A Malte, les démissions politiques ne suffisent pas : RSF exige que des poursuites soient engagées contre les commanditaires de l’assassinat de Daphne Caruana Galizia
Après plus de deux ans d’impunité pour l’assassinat de la journaliste Daphne Caruana Galizia dans un attentat à la voiture piégée à Malte, l’enquête criminelle progresse enfin, avec plusieurs arrestations et démissions politiques la semaine dernière. Mais en dépit de ces progrès apparents, Reporters sans frontières (RSF) estime que les démissions politiques ne suffisent pas et demande que des poursuites judiciaires soient engagées contre les commanditaires de cet assassinat et contre toutes les personnes impliquées dans les plus brefs délais.
À la suite de sa démission le 26 novembre, l’ex-chef de cabinet du Premier ministre, Keith Schembri, est la dernière personne à avoir été arrêtée en lien avec l’assassinat de Daphne Caruana Galizia. Le ministre du Tourisme, Konrad Mizzi, a également démissionné de son poste, et le ministre de l’Économie, Christian Cardona, a de lui-même cessé ses activités. L’homme d’affaires Yorgen Fenech, propriétaire de la société 17 Black enregistrée à Dubaï, a été arrêté, interrogé et libéré trois fois. Il ne fait pas encore l’objet de poursuites, mais reste sous la surveillance de la police et a demandé l’immunité pénale en échange d’informations. Le médecin personnel de Fenech, Adrian Vella, a également été arrêté en lien avec l’assassinat.
L’un des suspects, l’intermédiaire Melvin Theuma, a bénéficié d’une grâce présidentielle en échange d’informations et devrait être appelé à témoigner devant un magistrat le 29 novembre. Trois hommes de main, Alfred Degiorgio, George Degiorgio, and Vincent Muscat, restent également en détention à la suite de leur arrestation le 4 décembre 2017, sans avoir encore été jugés.

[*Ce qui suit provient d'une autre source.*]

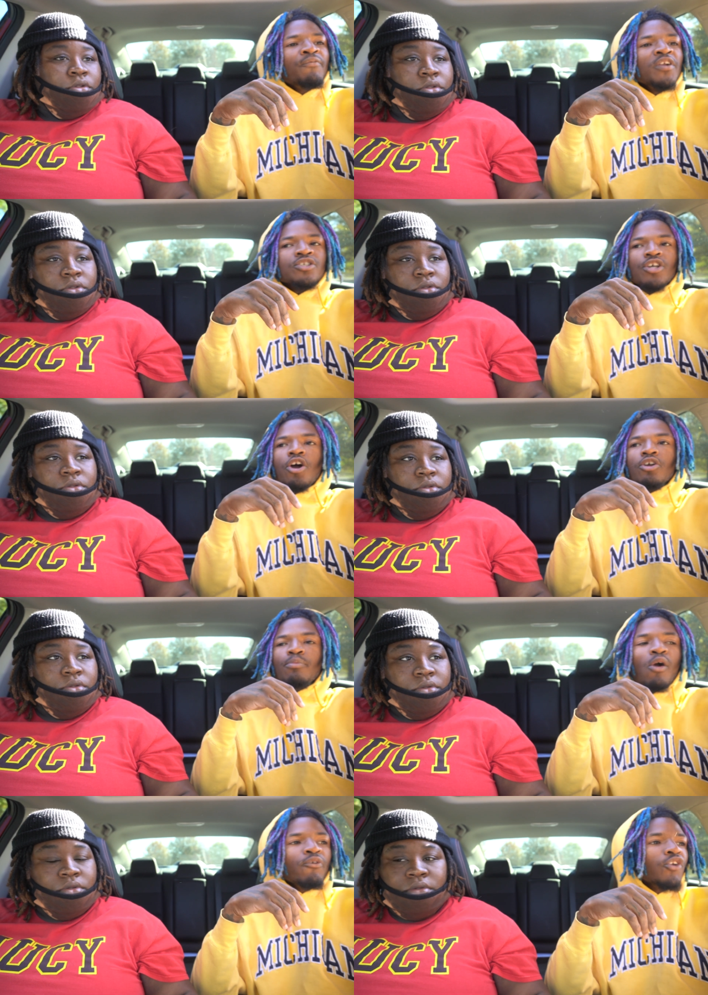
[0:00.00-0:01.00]
Speaker 1: finna show you, bro.
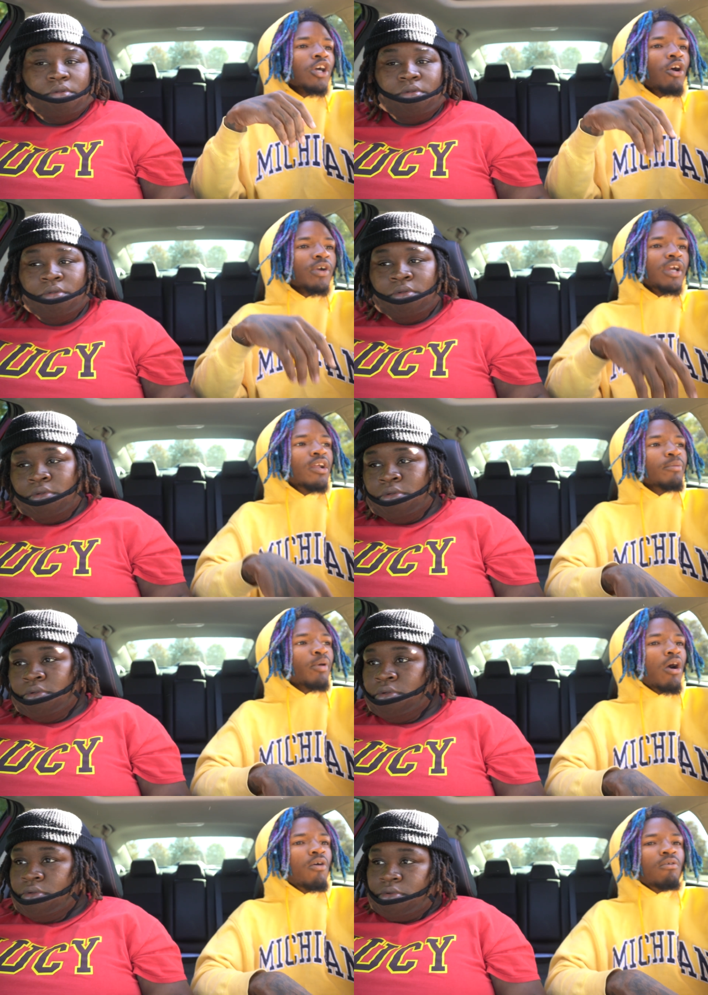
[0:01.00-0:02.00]
We finna go get it,
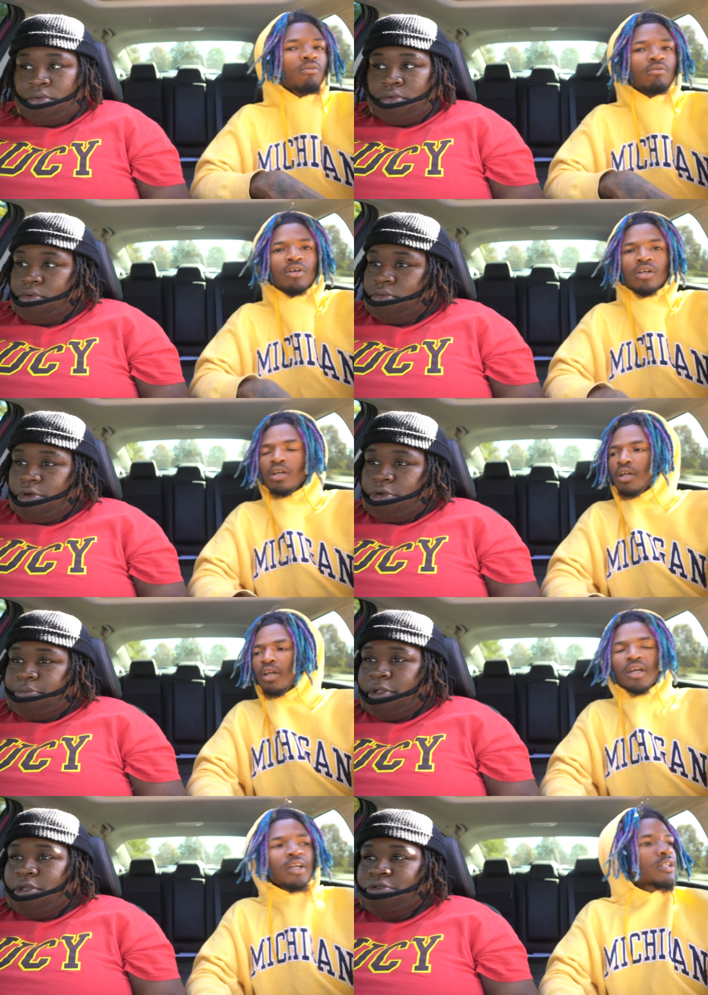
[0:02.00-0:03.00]
bro.
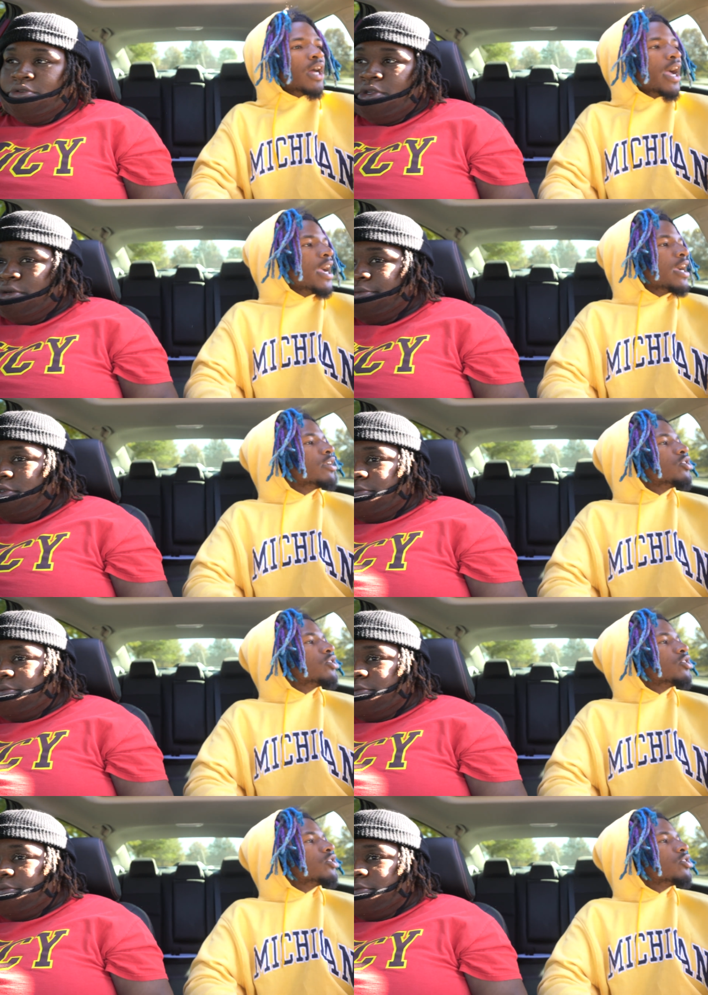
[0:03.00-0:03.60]
Dang,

“Après deux longues années d’impunité, nous nous félicitons des développements significatifs que semble connaître aujourd’hui l’enquête sur l’assassinat de Daphne Caruana Galizia, déclare Rebecca Vincent, la responsable du Bureau Royaume-Uni de RSF. Ils sont le fruit d’une intense campagne menée par la famille de Daphne Caruana Galizia et par la société civile maltaise et internationale, ainsi que d’un travail journalistique courageux travail journalistique qui s’est poursuivi malgré les pressions. Toutefois, ces mesures ne sont pas suffisantes pour que justice soit rendue. Nous demandons à ce que tous les hommes de main, tous les intermédiaires et tous les commanditaires soient poursuivis dans toute la mesure de la loi.”
Face à tous les manquements évidents de l’enquête criminelle jusqu’à aujourd’hui – comme le détaille un rapport cosigné par RSF et The Shift New -, RSF réitère la nécessité qu’une enquête publique indépendante et impartiale soit menée sans plus attendre, et approuve les récentes avancées des termes de référence ainsi que les changements au sein de la commission d’enquête. Cette mesure demeure essentielle pour déterminer si l’État connaissait ou aurait dû connaître la menace qui pesait sur Daphne Caruana Galizia ; si l’État aurait pu agir pour prévenir cet assassinat ; et quelles leçons peuvent être tirées pour l’avenir.
“Pour que le pays soit capable de tourner une page et d’avancer, toute la lumière doit être faite sur ce qu’il s’est passé et sur les responsables du meurtre, et toutes les mesures doivent être prises pour assurer une justice totale,” déclare Pauline Adès-Mével, responsable du Bureau UE de RSF.
RSF appelle également le gouvernement maltais à mettre en œuvre toutes les recommandations de la résolution du 26 juin 2019 de l’Assemblée parlementaire du Conseil de l’Europe (APCE) concernant l’État de droit à Malte, qui n’ont jusqu’à présent pas été prises en compte, ainsi que l’a souligné le Comité des affaires légales et des droits humains de l’APCE dans une note d’information publiée le 18 novembre 2019.
Quatre grandes manifestations se sont déroulées dans le centre de La Valette depuis la première arrestation de Yorgen Fenech, le 20 novembre. Les manifestants ont réclamé la démission du Premier ministre Joseph Muscat et justice pour Daphne Caruana Galizia.
Malte occupe le 77e rang sur 180 pays dans le Classement de la liberté de la presse 2019 de RSF, après avoir chuté de 30 places ces deux dernières années.